RECORDS SUPPLIED:
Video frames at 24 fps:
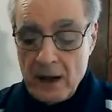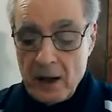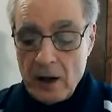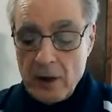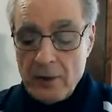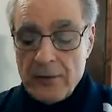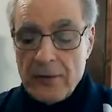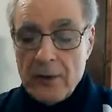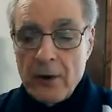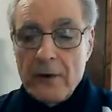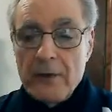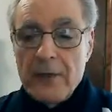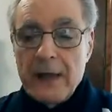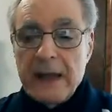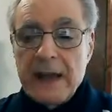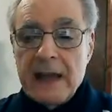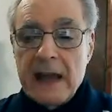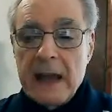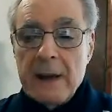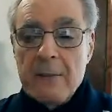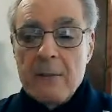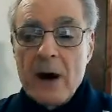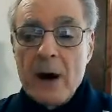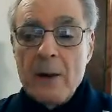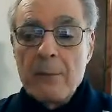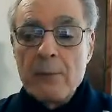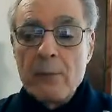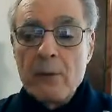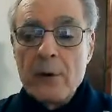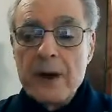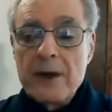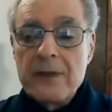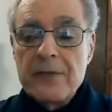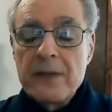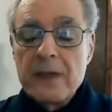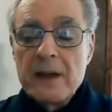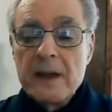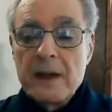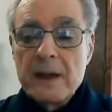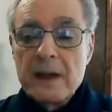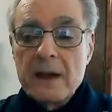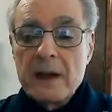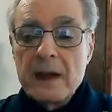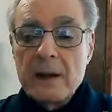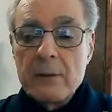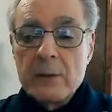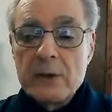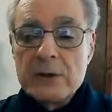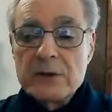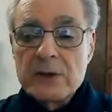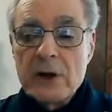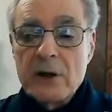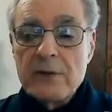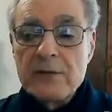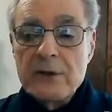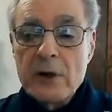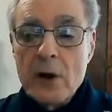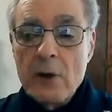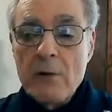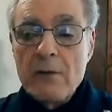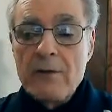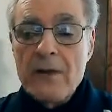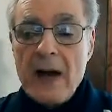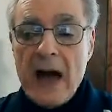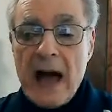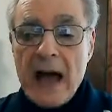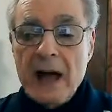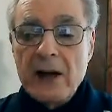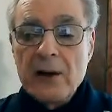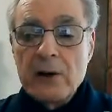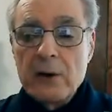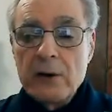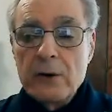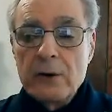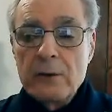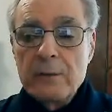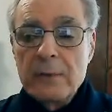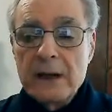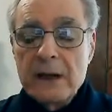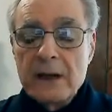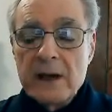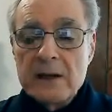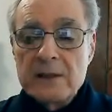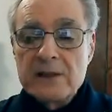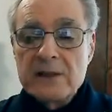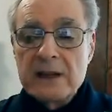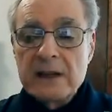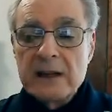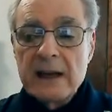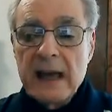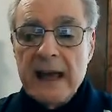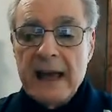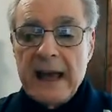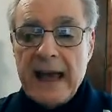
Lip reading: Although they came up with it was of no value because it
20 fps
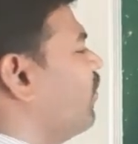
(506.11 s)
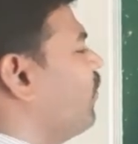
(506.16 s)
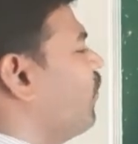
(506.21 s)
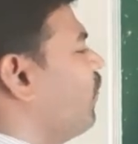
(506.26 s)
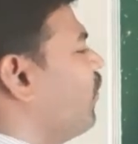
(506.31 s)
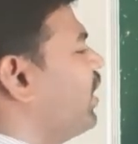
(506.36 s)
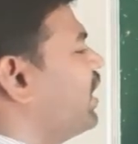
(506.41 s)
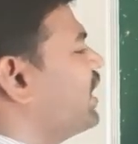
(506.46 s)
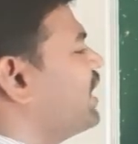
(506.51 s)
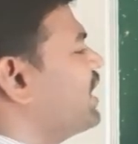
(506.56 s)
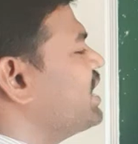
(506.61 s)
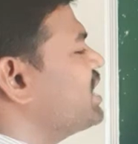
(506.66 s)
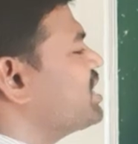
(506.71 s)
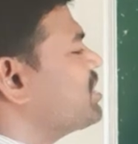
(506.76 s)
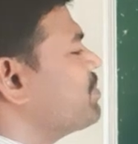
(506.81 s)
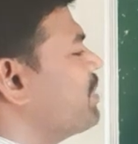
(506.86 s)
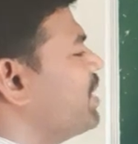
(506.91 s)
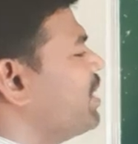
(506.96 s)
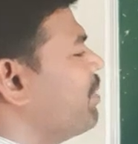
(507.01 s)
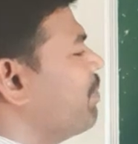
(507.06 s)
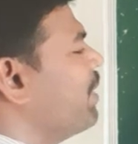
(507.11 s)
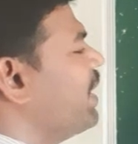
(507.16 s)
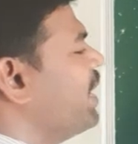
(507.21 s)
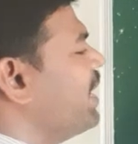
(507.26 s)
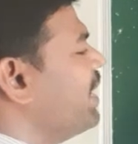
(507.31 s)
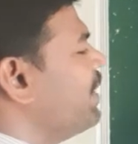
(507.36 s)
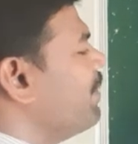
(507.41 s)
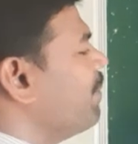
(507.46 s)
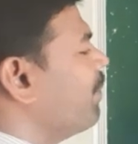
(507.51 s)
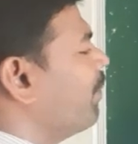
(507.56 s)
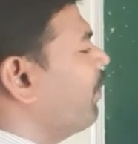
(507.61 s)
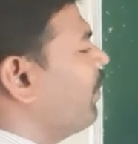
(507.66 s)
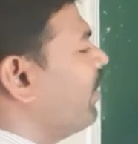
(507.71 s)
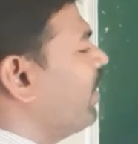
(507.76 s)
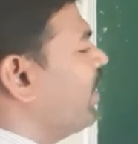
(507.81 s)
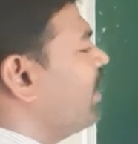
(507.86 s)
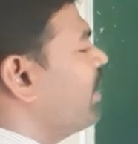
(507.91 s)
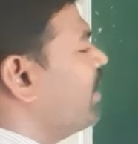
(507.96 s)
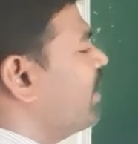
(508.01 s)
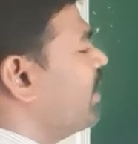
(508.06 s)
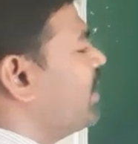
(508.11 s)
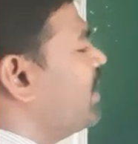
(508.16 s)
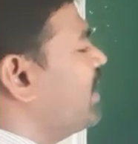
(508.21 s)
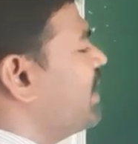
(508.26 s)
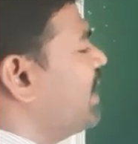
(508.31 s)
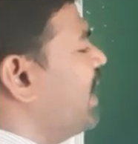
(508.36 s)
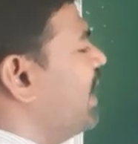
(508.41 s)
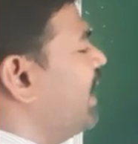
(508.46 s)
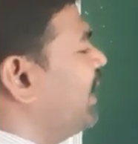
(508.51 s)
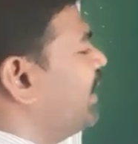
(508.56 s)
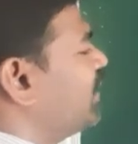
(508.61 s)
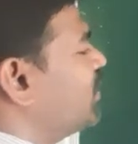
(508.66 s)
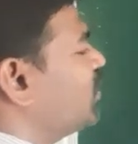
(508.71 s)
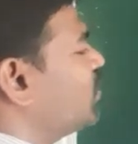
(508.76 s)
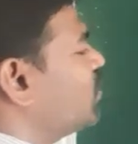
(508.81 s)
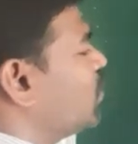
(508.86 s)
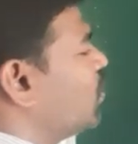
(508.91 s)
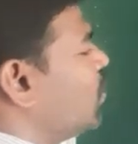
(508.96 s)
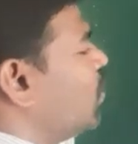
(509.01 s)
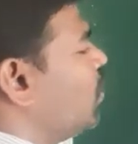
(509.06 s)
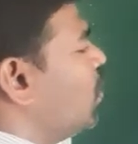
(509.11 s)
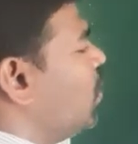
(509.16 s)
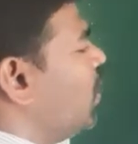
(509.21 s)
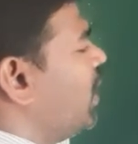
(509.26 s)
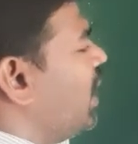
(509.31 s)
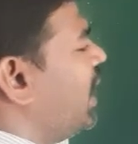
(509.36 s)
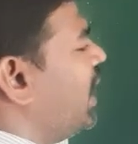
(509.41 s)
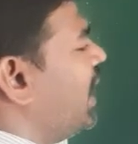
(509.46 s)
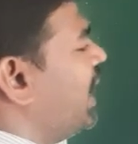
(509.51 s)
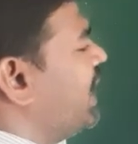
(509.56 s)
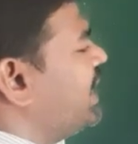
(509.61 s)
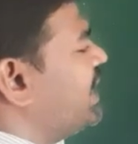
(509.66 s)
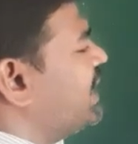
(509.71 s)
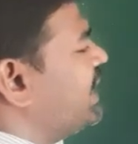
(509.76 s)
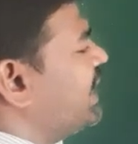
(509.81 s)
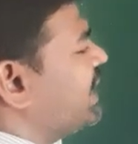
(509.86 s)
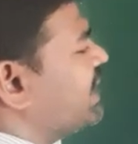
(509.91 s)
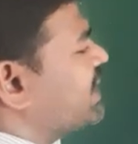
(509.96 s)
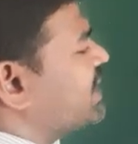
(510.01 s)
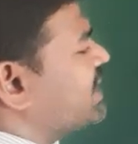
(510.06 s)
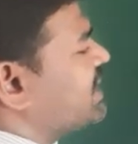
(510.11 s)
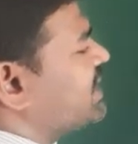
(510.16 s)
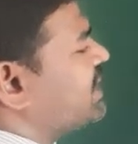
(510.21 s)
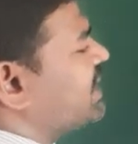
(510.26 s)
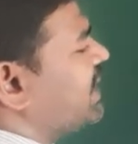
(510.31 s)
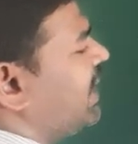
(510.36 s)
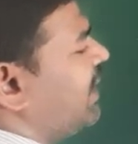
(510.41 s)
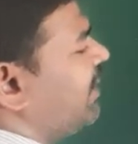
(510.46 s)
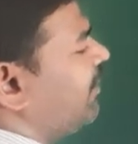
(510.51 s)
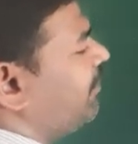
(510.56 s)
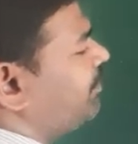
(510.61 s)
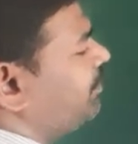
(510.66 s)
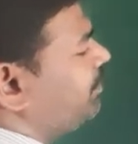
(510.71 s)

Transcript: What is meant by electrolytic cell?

WHAT THE TASK REQUIRES:
In the answer, the entries should be restated verbatim, with all pictures omitted.

SOLUTION FOR THIS PROBLEM:
Video frames at 24 fps:
Lip reading: Although they came up with it was of no value because it
20 fps
(506.11 s)
(506.16 s)
(506.21 s)
(506.26 s)
(506.31 s)
(506.36 s)
(506.41 s)
(506.46 s)
(506.51 s)
(506.56 s)
(506.61 s)
(506.66 s)
(506.71 s)
(506.76 s)
(506.81 s)
(506.86 s)
(506.91 s)
(506.96 s)
(507.01 s)
(507.06 s)
(507.11 s)
(507.16 s)
(507.21 s)
(507.26 s)
(507.31 s)
(507.36 s)
(507.41 s)
(507.46 s)
(507.51 s)
(507.56 s)
(507.61 s)
(507.66 s)
(507.71 s)
(507.76 s)
(507.81 s)
(507.86 s)
(507.91 s)
(507.96 s)
(508.01 s)
(508.06 s)
(508.11 s)
(508.16 s)
(508.21 s)
(508.26 s)
(508.31 s)
(508.36 s)
(508.41 s)
(508.46 s)
(508.51 s)
(508.56 s)
(508.61 s)
(508.66 s)
(508.71 s)
(508.76 s)
(508.81 s)
(508.86 s)
(508.91 s)
(508.96 s)
(509.01 s)
(509.06 s)
(509.11 s)
(509.16 s)
(509.21 s)
(509.26 s)
(509.31 s)
(509.36 s)
(509.41 s)
(509.46 s)
(509.51 s)
(509.56 s)
(509.61 s)
(509.66 s)
(509.71 s)
(509.76 s)
(509.81 s)
(509.86 s)
(509.91 s)
(509.96 s)
(510.01 s)
(510.06 s)
(510.11 s)
(510.16 s)
(510.21 s)
(510.26 s)
(510.31 s)
(510.36 s)
(510.41 s)
(510.46 s)
(510.51 s)
(510.56 s)
(510.61 s)
(510.66 s)
(510.71 s)

Transcript: What is meant by electrolytic cell?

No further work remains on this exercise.